Kernel-based Time-varying Regression (KTR)

Complex seasonality is a typical problem in time-series modeling. For example, in daily time-series data, you may expect a weekly and yearly seasonal pattern within your data. Here we introduce a kernel-based time-varying regression (KTR) to model the trend and complex seasonality. We call it KTRLite for now since no regression term is not allowed yet in the model. In the near future, we will introduce another model with the capaticy for exogenous variables.

In summary, we will cover:

  • KTRLite model structure

  • Syntax to call, fit and predict in KTRLite

  • Utilities to check / visualize fitting results

[1]:
import pandas as pd
import numpy as np
pd.set_option('display.float_format', lambda x: '%.5f' % x)
import matplotlib.pyplot as plt

import orbit
from orbit.models.ktrlite import KTRLiteMAP
from orbit.estimators.pyro_estimator import PyroEstimatorVI, PyroEstimatorMAP
from orbit.estimators.stan_estimator import StanEstimatorMCMC, StanEstimatorMAP

from orbit.utils.features import make_fourier_series_df, make_fourier_series
from orbit.diagnostics.plot import plot_predicted_data, plot_predicted_components
from orbit.diagnostics.metrics import smape
from orbit.utils.dataset import load_iclaims, load_electricity_demand

from orbit.utils.plot import get_orbit_style
plt.style.use(get_orbit_style())

%matplotlib inline
[2]:
print(orbit.__version__)
1.0.17

Model Structure

Our goal is to derive an additive form such that

\[y_t = l_t + s_t + \epsilon_t, ~ t = 1,\cdots, T,\]

where \(y_t\) is the response variable, \(l_t\) is the trend term, \(s_t\) is the complex seasonality term.

In our approach, we can re-write the formula as

\[y_t = X_t^T\beta_t + \epsilon_t, ~ t = 1,\cdots, T,\]
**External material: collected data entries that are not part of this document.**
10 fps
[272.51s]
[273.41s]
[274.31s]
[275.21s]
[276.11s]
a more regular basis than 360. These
where \(\beta_t\) is a \(P\)-dimensional vector of coefficients vary over time, \(X_t\) is a \(P\)-dimensional covariate, and \(\epsilon_t\) is a stationary random error process.

Here we introduce the idea of expressing \(\beta\) as such

\[\beta=Kb^T\]

where

  • knot matrix \(b\) with size \(P\times M\) where each entry is a latent vairable \(b_{p, m}\) can be viewed as the “knots” from the perspective of spline regression and \(m\) is a time index such that \(m \in [s_1, \cdots, {s_M}]\) is a subset of \([1, \cdots, T]\).
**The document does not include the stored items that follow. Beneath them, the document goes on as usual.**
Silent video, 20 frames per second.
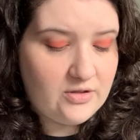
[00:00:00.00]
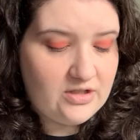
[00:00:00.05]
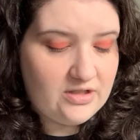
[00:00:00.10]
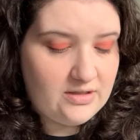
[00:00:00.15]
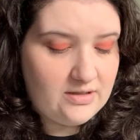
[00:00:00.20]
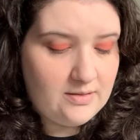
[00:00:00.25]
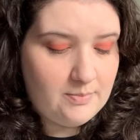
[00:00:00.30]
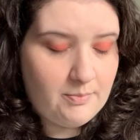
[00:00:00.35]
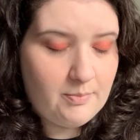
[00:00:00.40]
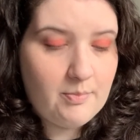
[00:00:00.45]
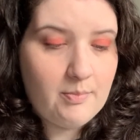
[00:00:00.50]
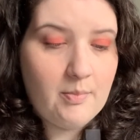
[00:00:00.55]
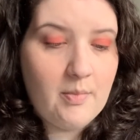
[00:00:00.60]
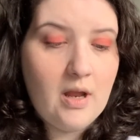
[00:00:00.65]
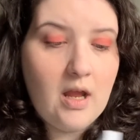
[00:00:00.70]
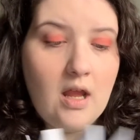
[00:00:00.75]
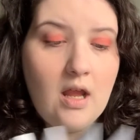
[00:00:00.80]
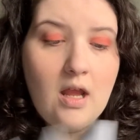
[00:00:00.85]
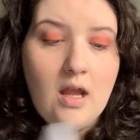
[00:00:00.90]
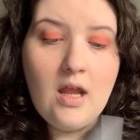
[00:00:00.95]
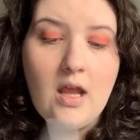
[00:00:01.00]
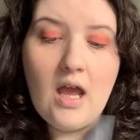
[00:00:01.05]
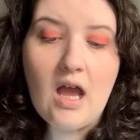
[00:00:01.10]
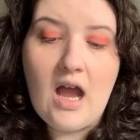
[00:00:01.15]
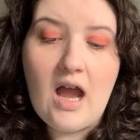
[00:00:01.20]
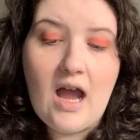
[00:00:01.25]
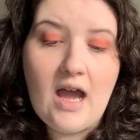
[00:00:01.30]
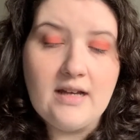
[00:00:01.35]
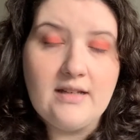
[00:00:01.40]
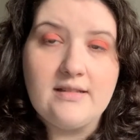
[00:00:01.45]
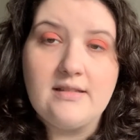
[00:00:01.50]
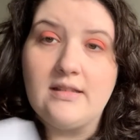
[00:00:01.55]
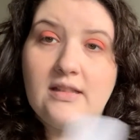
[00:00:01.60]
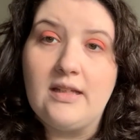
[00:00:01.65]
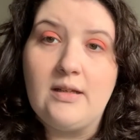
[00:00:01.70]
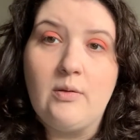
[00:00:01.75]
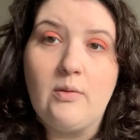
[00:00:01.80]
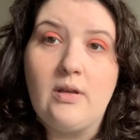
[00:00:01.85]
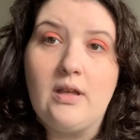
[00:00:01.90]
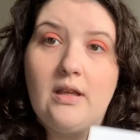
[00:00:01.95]
is
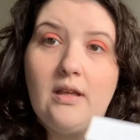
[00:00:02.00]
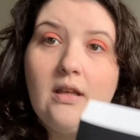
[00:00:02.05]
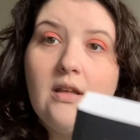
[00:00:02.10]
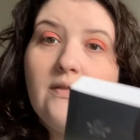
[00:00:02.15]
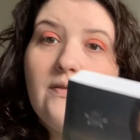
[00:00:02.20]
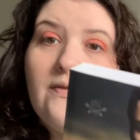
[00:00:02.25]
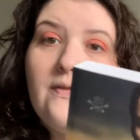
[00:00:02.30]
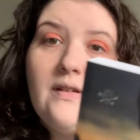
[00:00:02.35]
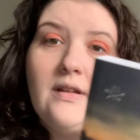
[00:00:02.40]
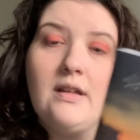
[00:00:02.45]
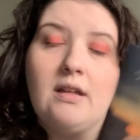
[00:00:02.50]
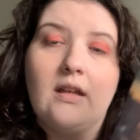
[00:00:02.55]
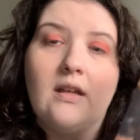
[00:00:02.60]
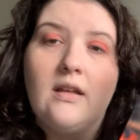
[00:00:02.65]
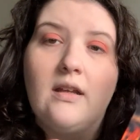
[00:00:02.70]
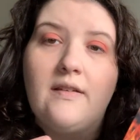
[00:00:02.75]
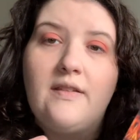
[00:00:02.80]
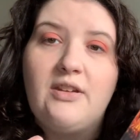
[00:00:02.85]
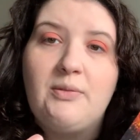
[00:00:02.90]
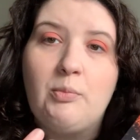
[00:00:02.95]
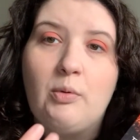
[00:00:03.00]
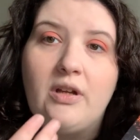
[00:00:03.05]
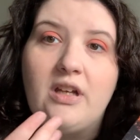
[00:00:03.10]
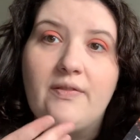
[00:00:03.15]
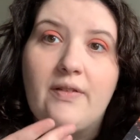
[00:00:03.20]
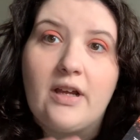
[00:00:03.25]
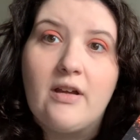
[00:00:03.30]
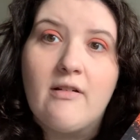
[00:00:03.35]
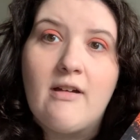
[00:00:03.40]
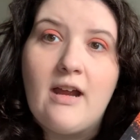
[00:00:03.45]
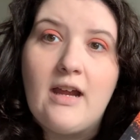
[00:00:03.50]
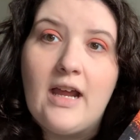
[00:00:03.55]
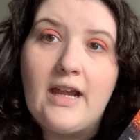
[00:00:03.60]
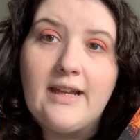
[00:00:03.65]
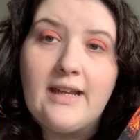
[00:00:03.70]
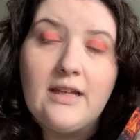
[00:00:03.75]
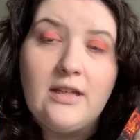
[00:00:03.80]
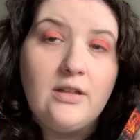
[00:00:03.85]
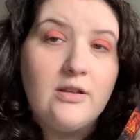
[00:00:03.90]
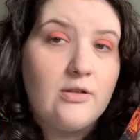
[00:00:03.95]
honestly, if at this point, if I cry,
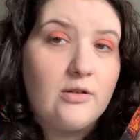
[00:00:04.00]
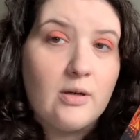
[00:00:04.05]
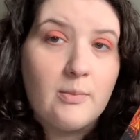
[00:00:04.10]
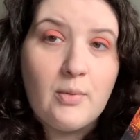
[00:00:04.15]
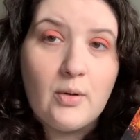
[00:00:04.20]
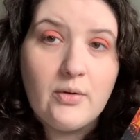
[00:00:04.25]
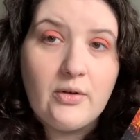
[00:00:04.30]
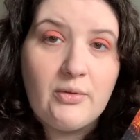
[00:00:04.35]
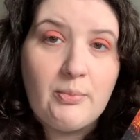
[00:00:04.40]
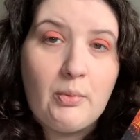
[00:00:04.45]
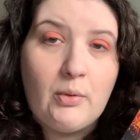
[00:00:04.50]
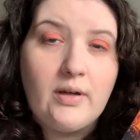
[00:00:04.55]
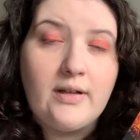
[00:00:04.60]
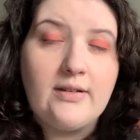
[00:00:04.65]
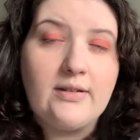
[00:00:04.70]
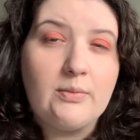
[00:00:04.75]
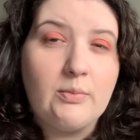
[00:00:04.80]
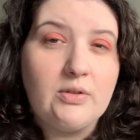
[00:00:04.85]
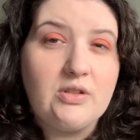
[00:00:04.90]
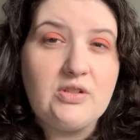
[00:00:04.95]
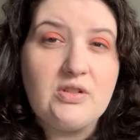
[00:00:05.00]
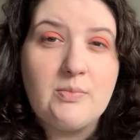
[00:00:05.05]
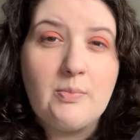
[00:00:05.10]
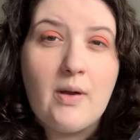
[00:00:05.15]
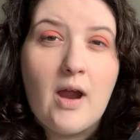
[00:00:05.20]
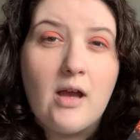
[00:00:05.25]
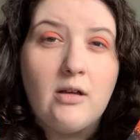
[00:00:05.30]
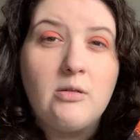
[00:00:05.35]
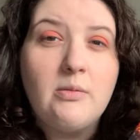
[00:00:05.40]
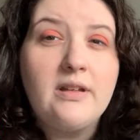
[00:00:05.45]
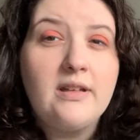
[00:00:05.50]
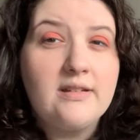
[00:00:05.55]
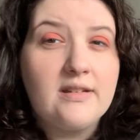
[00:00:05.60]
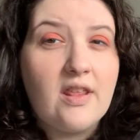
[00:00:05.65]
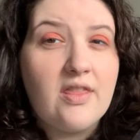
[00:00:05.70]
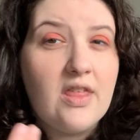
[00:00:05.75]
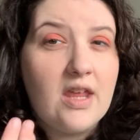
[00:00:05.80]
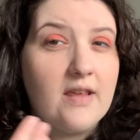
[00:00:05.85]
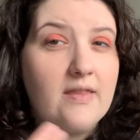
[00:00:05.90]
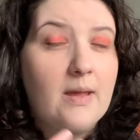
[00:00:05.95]
there are bonus points, which probably is the
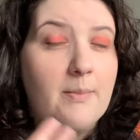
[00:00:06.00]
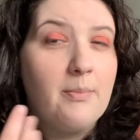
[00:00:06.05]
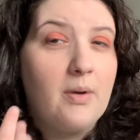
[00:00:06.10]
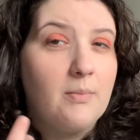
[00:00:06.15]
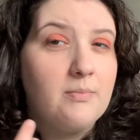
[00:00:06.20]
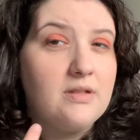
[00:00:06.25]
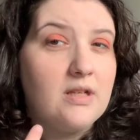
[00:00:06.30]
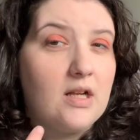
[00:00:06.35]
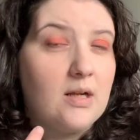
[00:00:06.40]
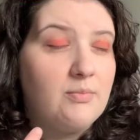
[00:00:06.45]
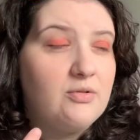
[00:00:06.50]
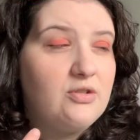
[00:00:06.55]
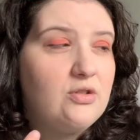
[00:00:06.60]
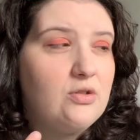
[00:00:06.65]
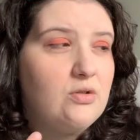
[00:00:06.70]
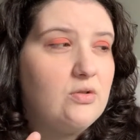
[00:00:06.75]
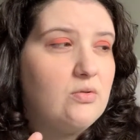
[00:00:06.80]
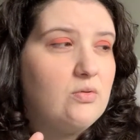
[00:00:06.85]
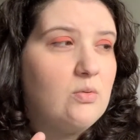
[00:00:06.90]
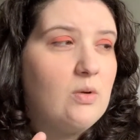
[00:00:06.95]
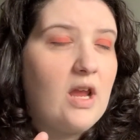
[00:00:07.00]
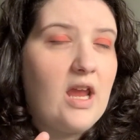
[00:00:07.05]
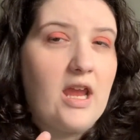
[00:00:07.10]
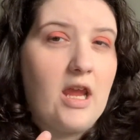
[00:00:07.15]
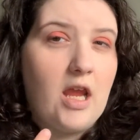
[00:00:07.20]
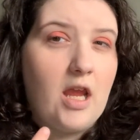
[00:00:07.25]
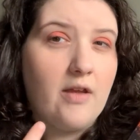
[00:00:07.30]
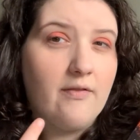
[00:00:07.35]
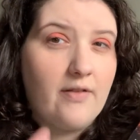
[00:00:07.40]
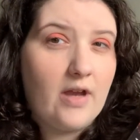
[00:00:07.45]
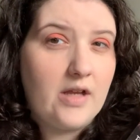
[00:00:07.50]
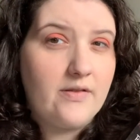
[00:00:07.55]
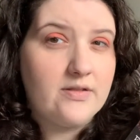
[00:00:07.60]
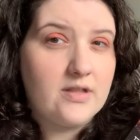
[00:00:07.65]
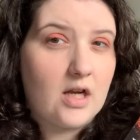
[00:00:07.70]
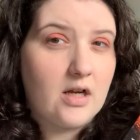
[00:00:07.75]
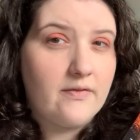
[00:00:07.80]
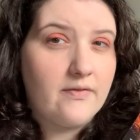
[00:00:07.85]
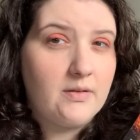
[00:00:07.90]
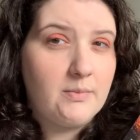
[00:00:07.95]
thing that bumped it up to a 5
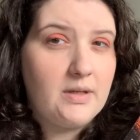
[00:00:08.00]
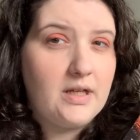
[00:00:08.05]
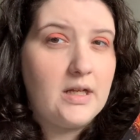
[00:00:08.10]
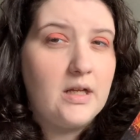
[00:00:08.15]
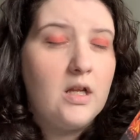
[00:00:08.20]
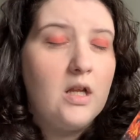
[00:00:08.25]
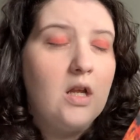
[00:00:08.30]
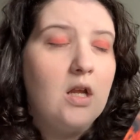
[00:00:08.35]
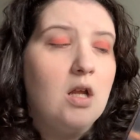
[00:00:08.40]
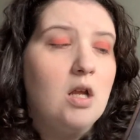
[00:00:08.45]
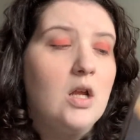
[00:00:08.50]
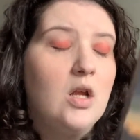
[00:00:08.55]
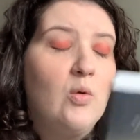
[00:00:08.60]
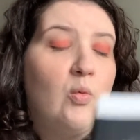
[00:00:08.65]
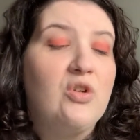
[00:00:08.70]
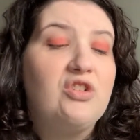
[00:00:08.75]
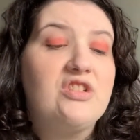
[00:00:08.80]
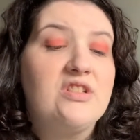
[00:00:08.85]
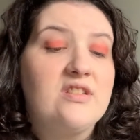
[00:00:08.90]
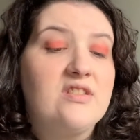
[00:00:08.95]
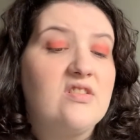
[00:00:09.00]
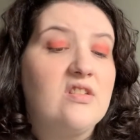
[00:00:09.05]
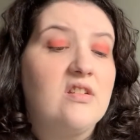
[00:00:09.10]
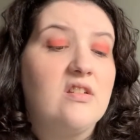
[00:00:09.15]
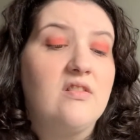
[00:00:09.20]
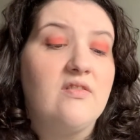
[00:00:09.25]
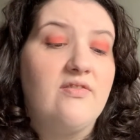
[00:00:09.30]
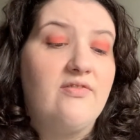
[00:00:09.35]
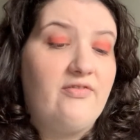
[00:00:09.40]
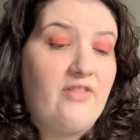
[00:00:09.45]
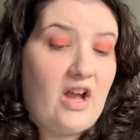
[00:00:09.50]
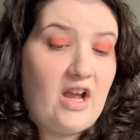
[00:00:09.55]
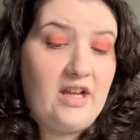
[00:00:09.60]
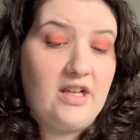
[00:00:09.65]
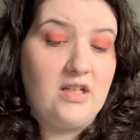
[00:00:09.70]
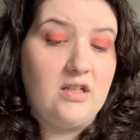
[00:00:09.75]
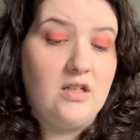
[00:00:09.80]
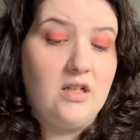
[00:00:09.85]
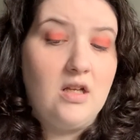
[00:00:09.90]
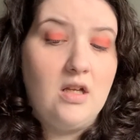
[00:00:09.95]
star for me, which is
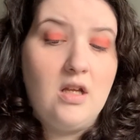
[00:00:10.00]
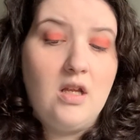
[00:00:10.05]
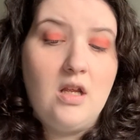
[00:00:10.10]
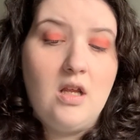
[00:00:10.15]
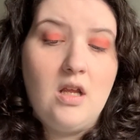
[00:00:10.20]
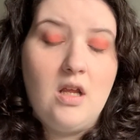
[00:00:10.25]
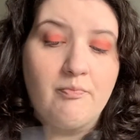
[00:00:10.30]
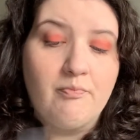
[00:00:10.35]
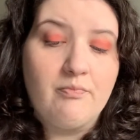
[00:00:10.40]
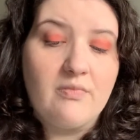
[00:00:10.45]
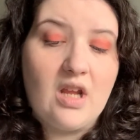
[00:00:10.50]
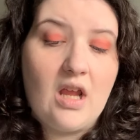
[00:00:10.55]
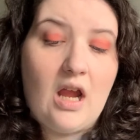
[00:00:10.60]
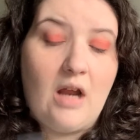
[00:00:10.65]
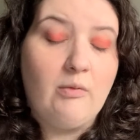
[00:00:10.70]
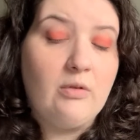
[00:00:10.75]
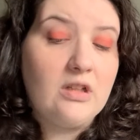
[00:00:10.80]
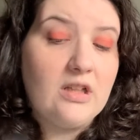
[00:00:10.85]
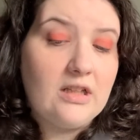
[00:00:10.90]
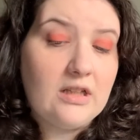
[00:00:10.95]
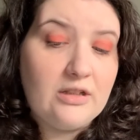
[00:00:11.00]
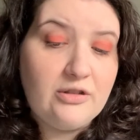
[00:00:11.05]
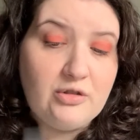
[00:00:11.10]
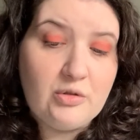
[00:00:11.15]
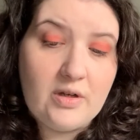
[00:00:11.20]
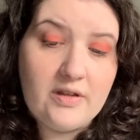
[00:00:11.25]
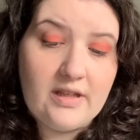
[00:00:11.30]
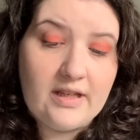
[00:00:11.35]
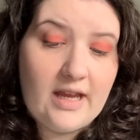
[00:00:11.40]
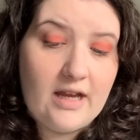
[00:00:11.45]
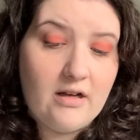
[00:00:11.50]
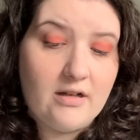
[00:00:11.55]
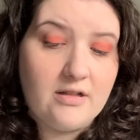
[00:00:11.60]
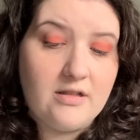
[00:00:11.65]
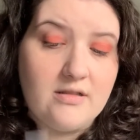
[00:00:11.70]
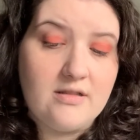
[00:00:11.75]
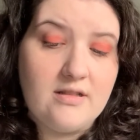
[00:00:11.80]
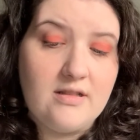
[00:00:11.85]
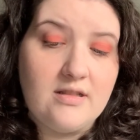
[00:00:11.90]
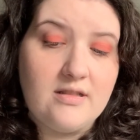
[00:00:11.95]
fine. I really enjoyed the
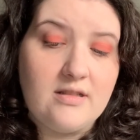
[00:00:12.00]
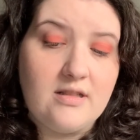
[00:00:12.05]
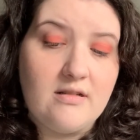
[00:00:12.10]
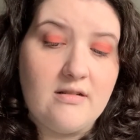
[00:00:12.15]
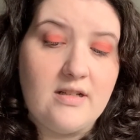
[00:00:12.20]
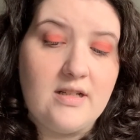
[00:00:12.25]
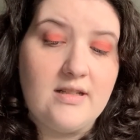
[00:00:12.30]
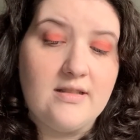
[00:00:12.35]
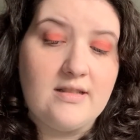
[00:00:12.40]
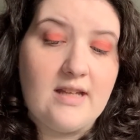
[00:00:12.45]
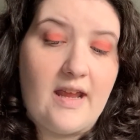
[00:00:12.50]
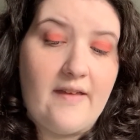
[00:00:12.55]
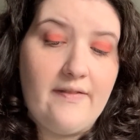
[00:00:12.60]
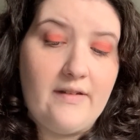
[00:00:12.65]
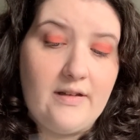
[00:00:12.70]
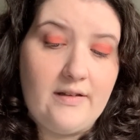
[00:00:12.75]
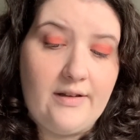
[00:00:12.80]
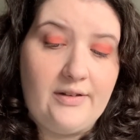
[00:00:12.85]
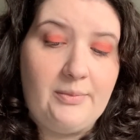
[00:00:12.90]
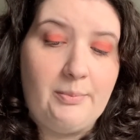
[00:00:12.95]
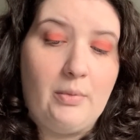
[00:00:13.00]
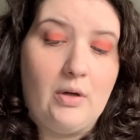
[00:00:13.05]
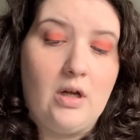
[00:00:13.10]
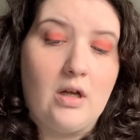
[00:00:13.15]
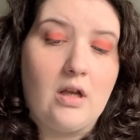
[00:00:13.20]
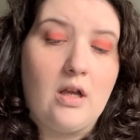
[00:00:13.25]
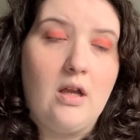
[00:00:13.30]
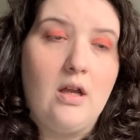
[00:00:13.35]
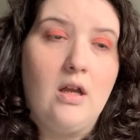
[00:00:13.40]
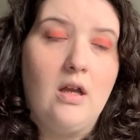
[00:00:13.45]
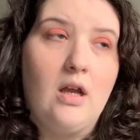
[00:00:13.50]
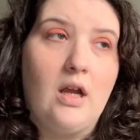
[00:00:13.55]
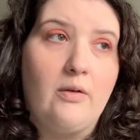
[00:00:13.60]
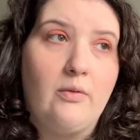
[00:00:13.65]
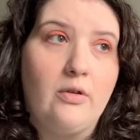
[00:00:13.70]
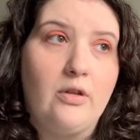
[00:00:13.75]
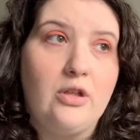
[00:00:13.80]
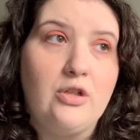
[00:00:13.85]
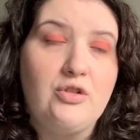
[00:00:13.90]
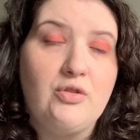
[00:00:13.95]
characters in this series and in this book. I
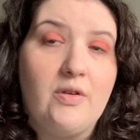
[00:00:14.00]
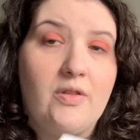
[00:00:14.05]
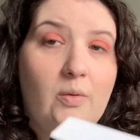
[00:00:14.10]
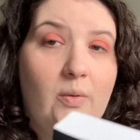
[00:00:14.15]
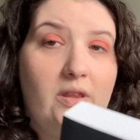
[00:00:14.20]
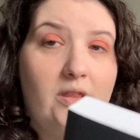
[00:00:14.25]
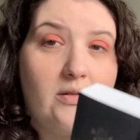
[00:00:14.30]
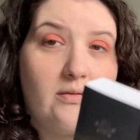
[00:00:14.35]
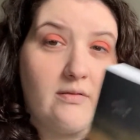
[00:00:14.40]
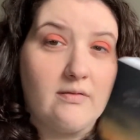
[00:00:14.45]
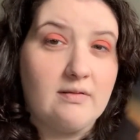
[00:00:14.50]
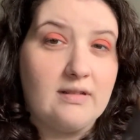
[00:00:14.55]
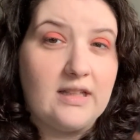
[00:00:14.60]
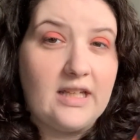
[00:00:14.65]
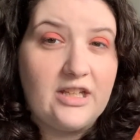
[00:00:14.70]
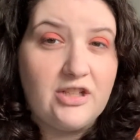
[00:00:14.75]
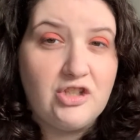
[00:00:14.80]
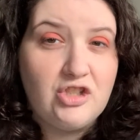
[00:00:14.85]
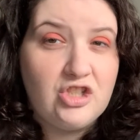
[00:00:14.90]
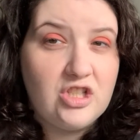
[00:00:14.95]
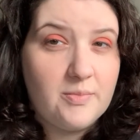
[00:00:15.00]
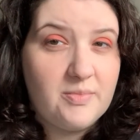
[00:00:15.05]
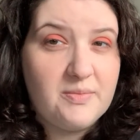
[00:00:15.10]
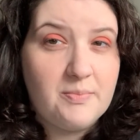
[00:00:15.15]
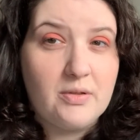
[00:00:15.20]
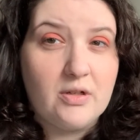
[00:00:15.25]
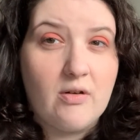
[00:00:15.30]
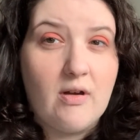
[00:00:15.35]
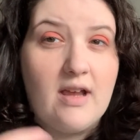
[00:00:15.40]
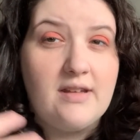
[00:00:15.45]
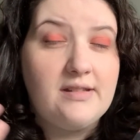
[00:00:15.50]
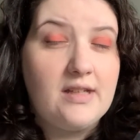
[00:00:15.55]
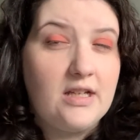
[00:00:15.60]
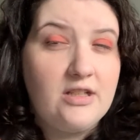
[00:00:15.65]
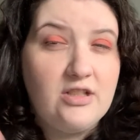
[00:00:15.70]
really enjoy the way the relationships progress. I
  • kernel matrix \(K\) with size \(T\times M\) where the \(i\)th row and \(j\)th element can be viewed as the noramlied weight \(k(t, t_{s_m})/\sum_{m=1}^{M} k(t, t_{s_m})\)

For the level/trend,

\[l_t = \beta_{t, \text{lev}}\]

It can also be viewed as a dynamic intercept.

For the seasonality,

\[\beta_{\text{seas}} = K_{\text{seas}}b^T_{\text{seas}}\]
\[s_t = X_{t, \text{seas}}\beta_{t, \text{seas}}\]

We use Fourier series to handle the seasonality such that seasonality terms can be expressed in a matrix \(X_{seas}\).
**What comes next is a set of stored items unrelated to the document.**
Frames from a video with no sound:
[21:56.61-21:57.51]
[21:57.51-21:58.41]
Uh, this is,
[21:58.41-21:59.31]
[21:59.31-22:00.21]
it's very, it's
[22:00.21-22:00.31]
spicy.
There are different choices of \(kernel function\) and prior for matrix \(b\). We don’t discuss the details here.

Data

To illustrate the usage of KTRLite, we use the daily series of electricity demand in Turkey from year 2000 to year 2008. It is good to model the dual seasonality (weekly and yearly), since it’s a daily series.

[3]:
# from 2000-01-01 to 2008-12-31
df = load_electricity_demand()
date_col = 'date'
response_col = 'electricity'
df[response_col] = np.log(df[response_col])
print(df.shape)
df.head()
(3288, 2)
[3]:
date electricity
0 2000-01-01 9.43760
1 2000-01-02 9.50130
2 2000-01-03 9.63565
3 2000-01-04 9.65392
4 2000-01-05 9.66089
[4]:
print(f'starts with {df[date_col].min()}\nends with {df[date_col].max()}\nshape: {df.shape}')
starts with 2000-01-01 00:00:00
ends with 2008-12-31 00:00:00
shape: (3288, 2)

Train / Test Split

Split the data into training set and test set.

[5]:
test_size=365
train_df=df[:-test_size]
test_df=df[-test_size:]

KTRLite

In orbit, we only provide one type of KTRLite model, KTRLiteMAP, using Stan as the underlying sampling engine.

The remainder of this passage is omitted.